TRUK-TRUK berhenti di depan Gedung Graha Bakti Budaya Taman Ismail Marzuki, September 2001 lalu. Kendaraan itu mengangkut pasir berwarna putih sekitar sepuluh kubik dari Bangka.Tentu saja, orang-orang mengira itu untuk pembangunan gedung kesenian baru yang tak kunjung selesai. Tapi kemudian terjadi pemandangan aneh. Pasir kemudian diangkut ke panggung Graha Bakti Budaya, menutupi lantai panggung. Itulah ulah Boi G. Sakti dalam Art Summit setahun silam.

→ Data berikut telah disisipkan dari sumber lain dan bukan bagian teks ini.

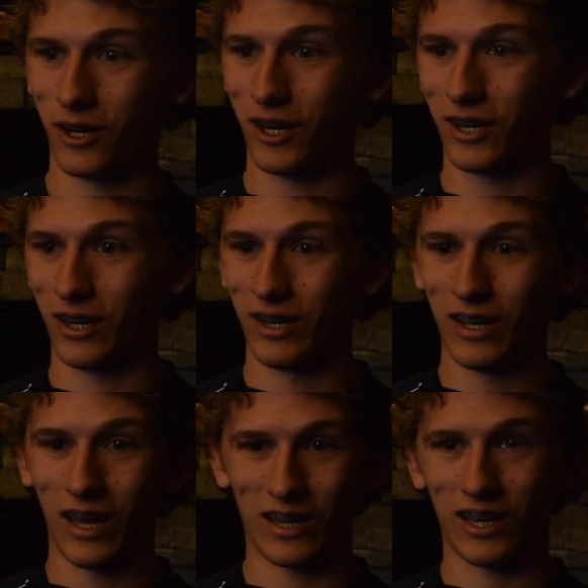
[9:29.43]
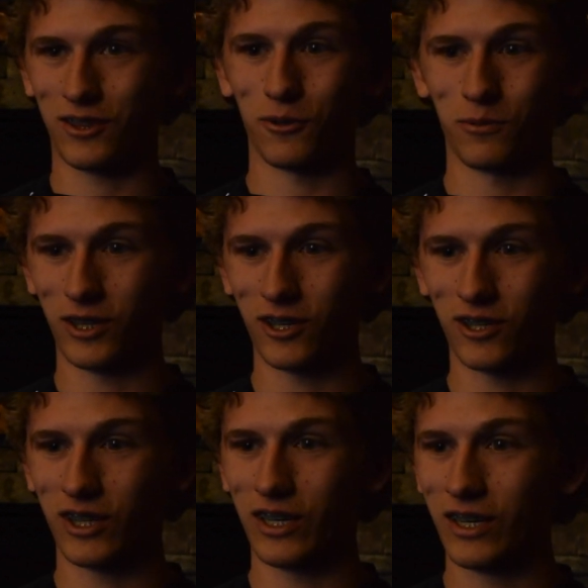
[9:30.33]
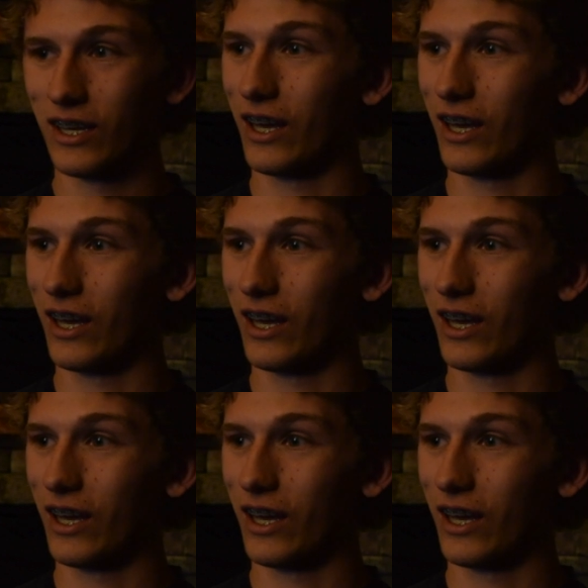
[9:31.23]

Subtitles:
on, and I got there really early,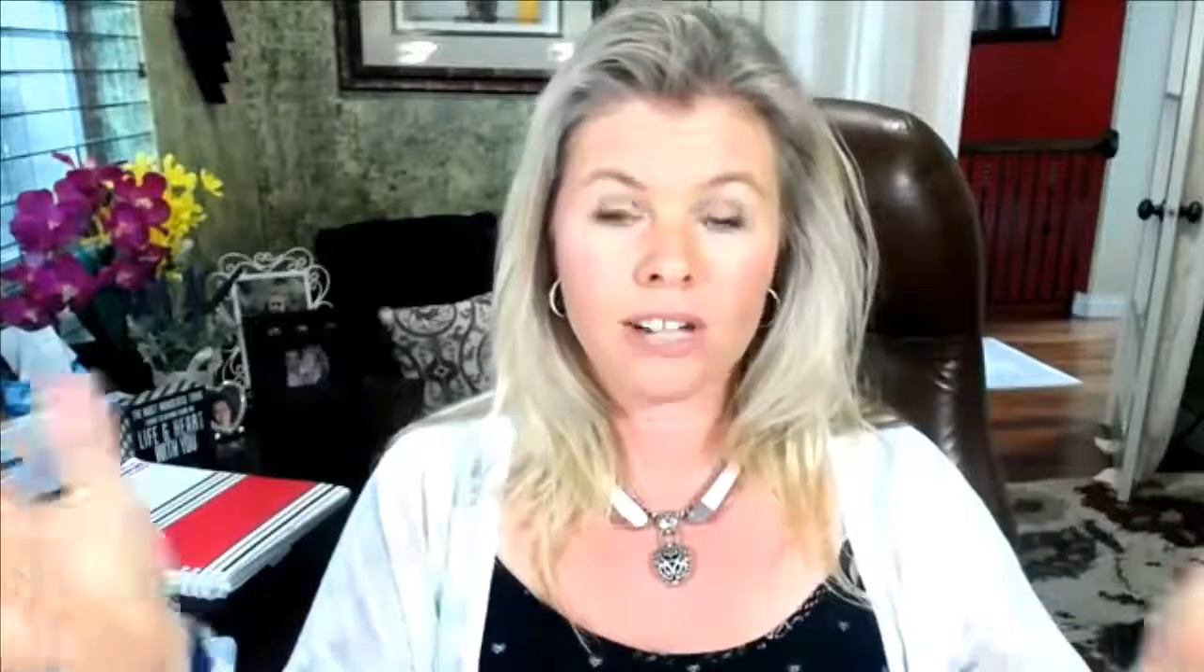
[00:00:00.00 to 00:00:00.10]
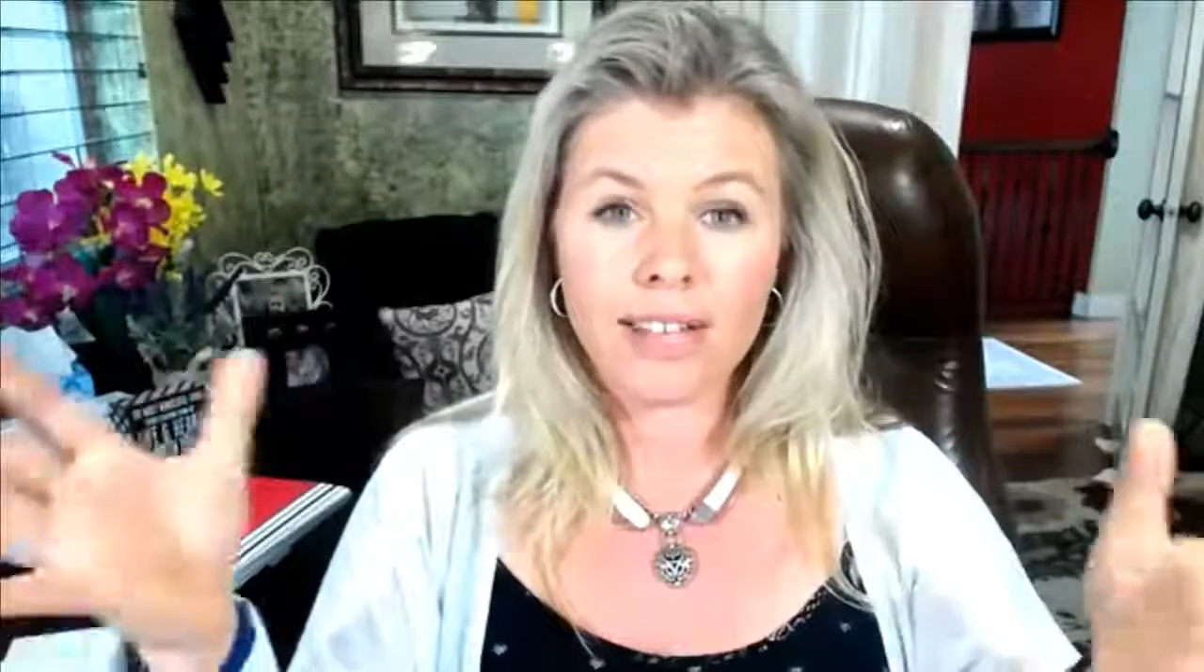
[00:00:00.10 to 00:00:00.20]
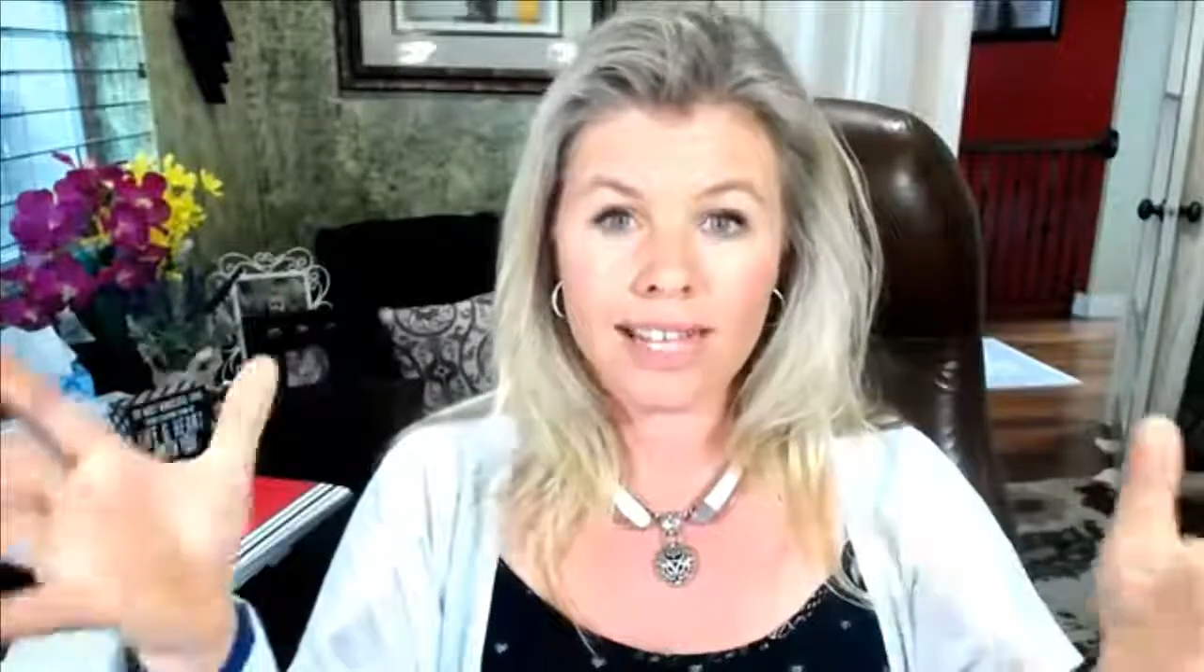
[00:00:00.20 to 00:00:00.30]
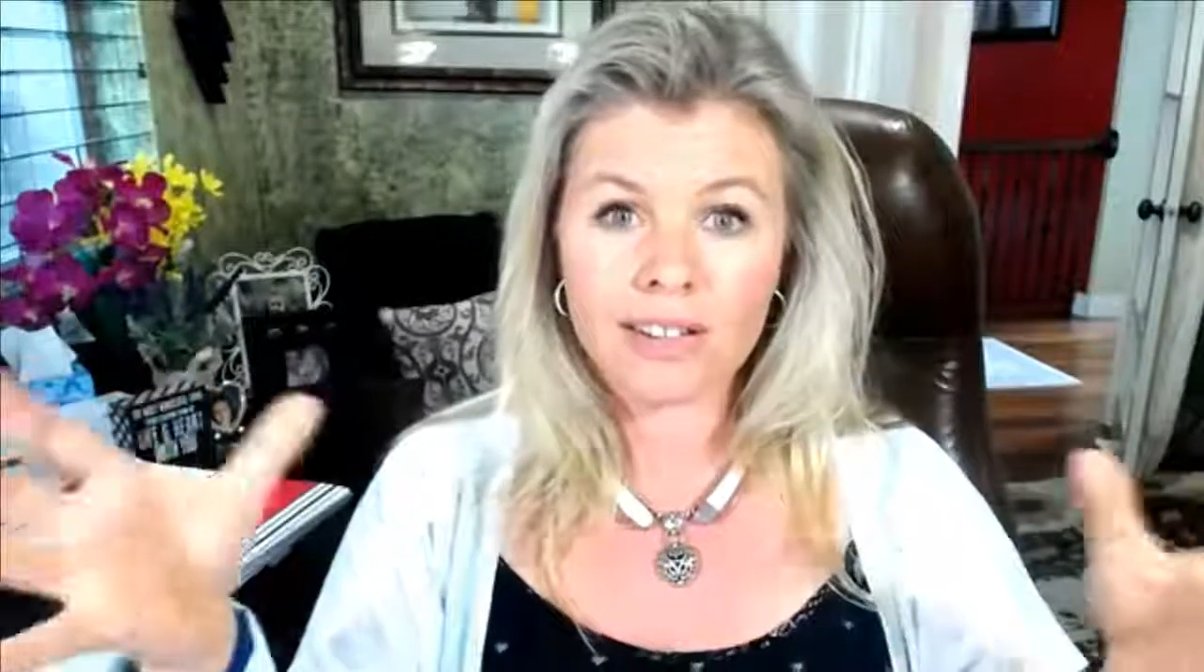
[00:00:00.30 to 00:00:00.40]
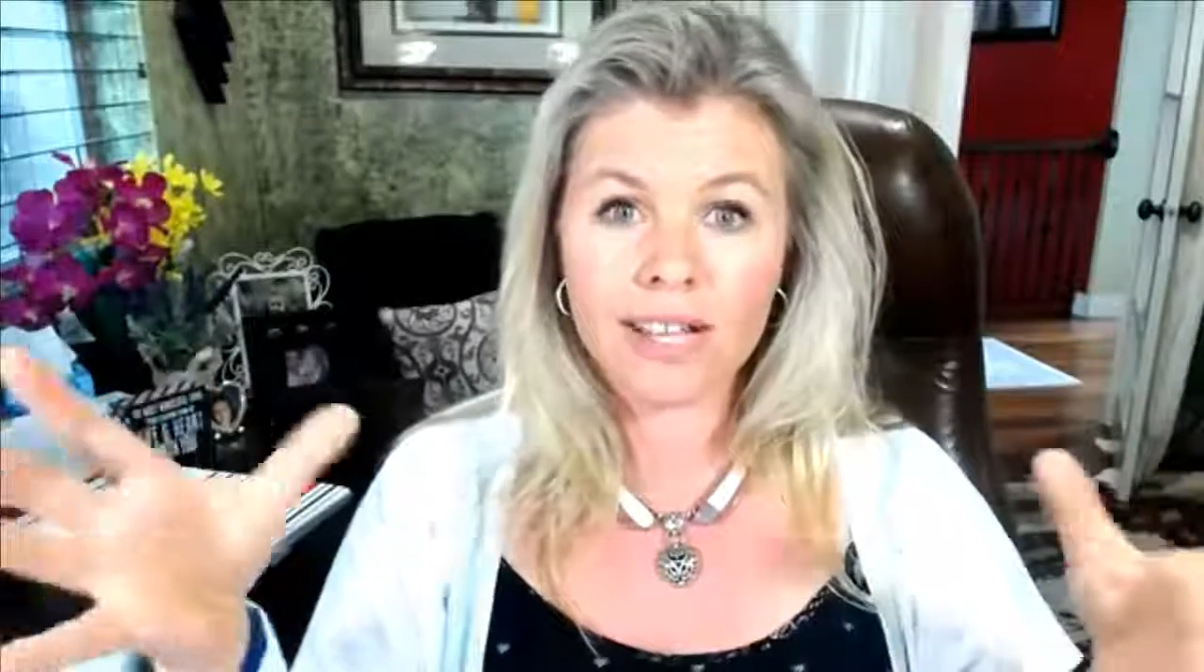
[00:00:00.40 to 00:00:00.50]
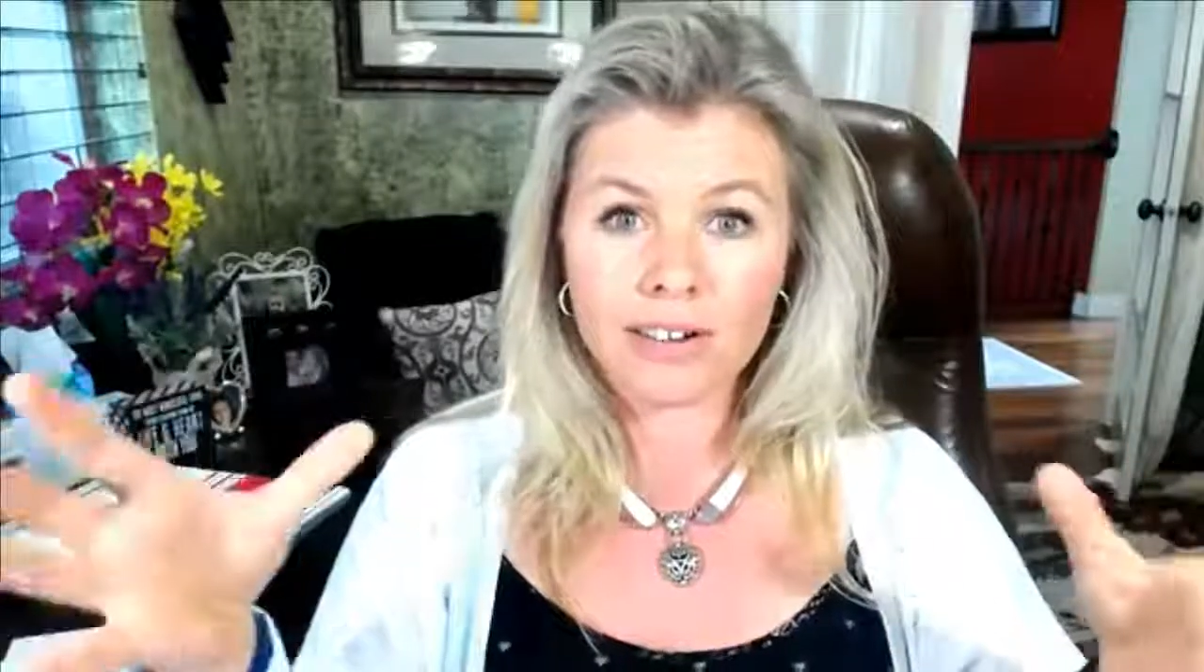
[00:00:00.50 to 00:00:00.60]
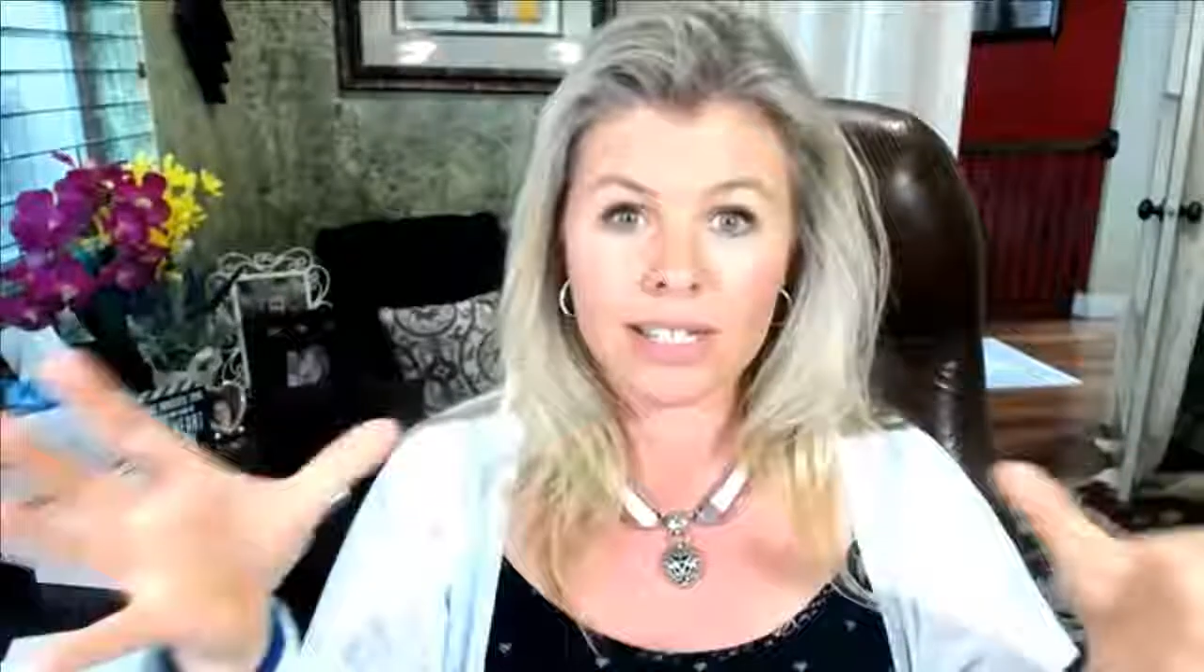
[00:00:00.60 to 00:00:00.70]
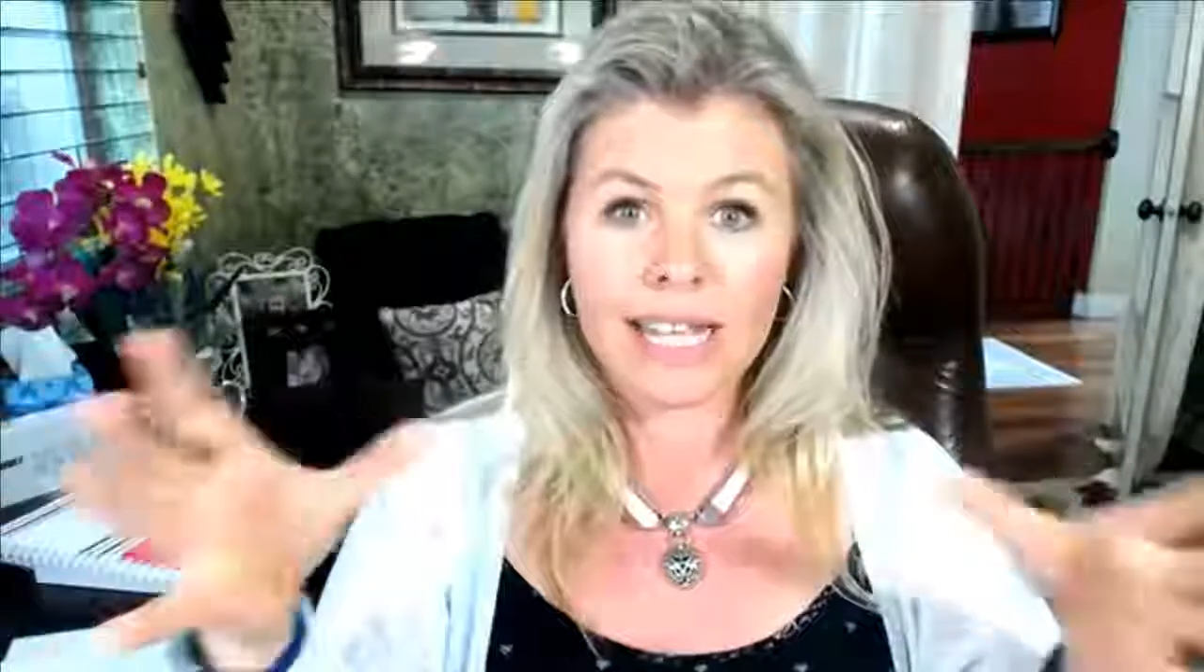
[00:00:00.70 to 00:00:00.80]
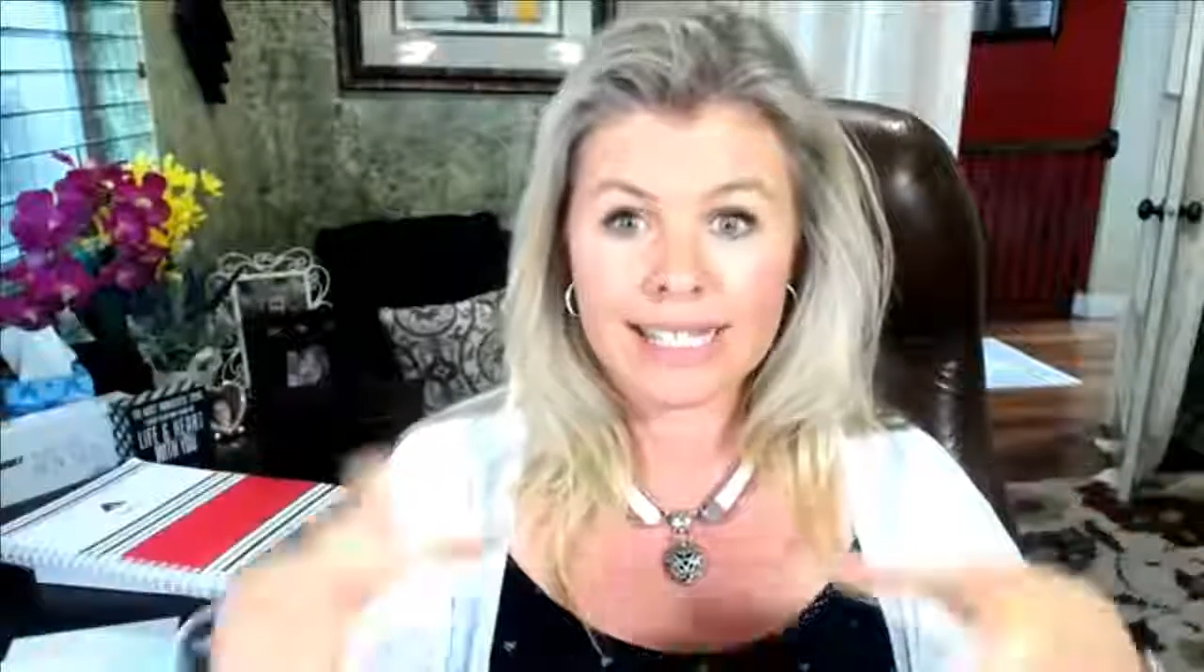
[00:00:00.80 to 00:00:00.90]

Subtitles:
like literally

Itu adalah sebuah karya mendadak. Se-mula, ia merencanakan karya lain. Tapi tiba-tiba melintas gagasan segar. Panitia kalang kabut karena Boi hanya menginginkan pasir dari Bangka. ”Saya tak bisa menahan imajinasi saya,” kata Boi waktu itu. Di markasnya—sebuah padepokan tari yang luas, sejuk, rimbun, penuh kicau burung, di Desa Sukmajaya bilangan Depok—Gumarang Sakti Dance Company pimpinan ibunda Boi, (alm.Gusmiati Suid) itu, Boi melatih para penarinya selama sebulan. Di minggu-minggu pertama, para penarinya sampai harus mengenakan kacamata untuk membiasakan diri dengan pasir.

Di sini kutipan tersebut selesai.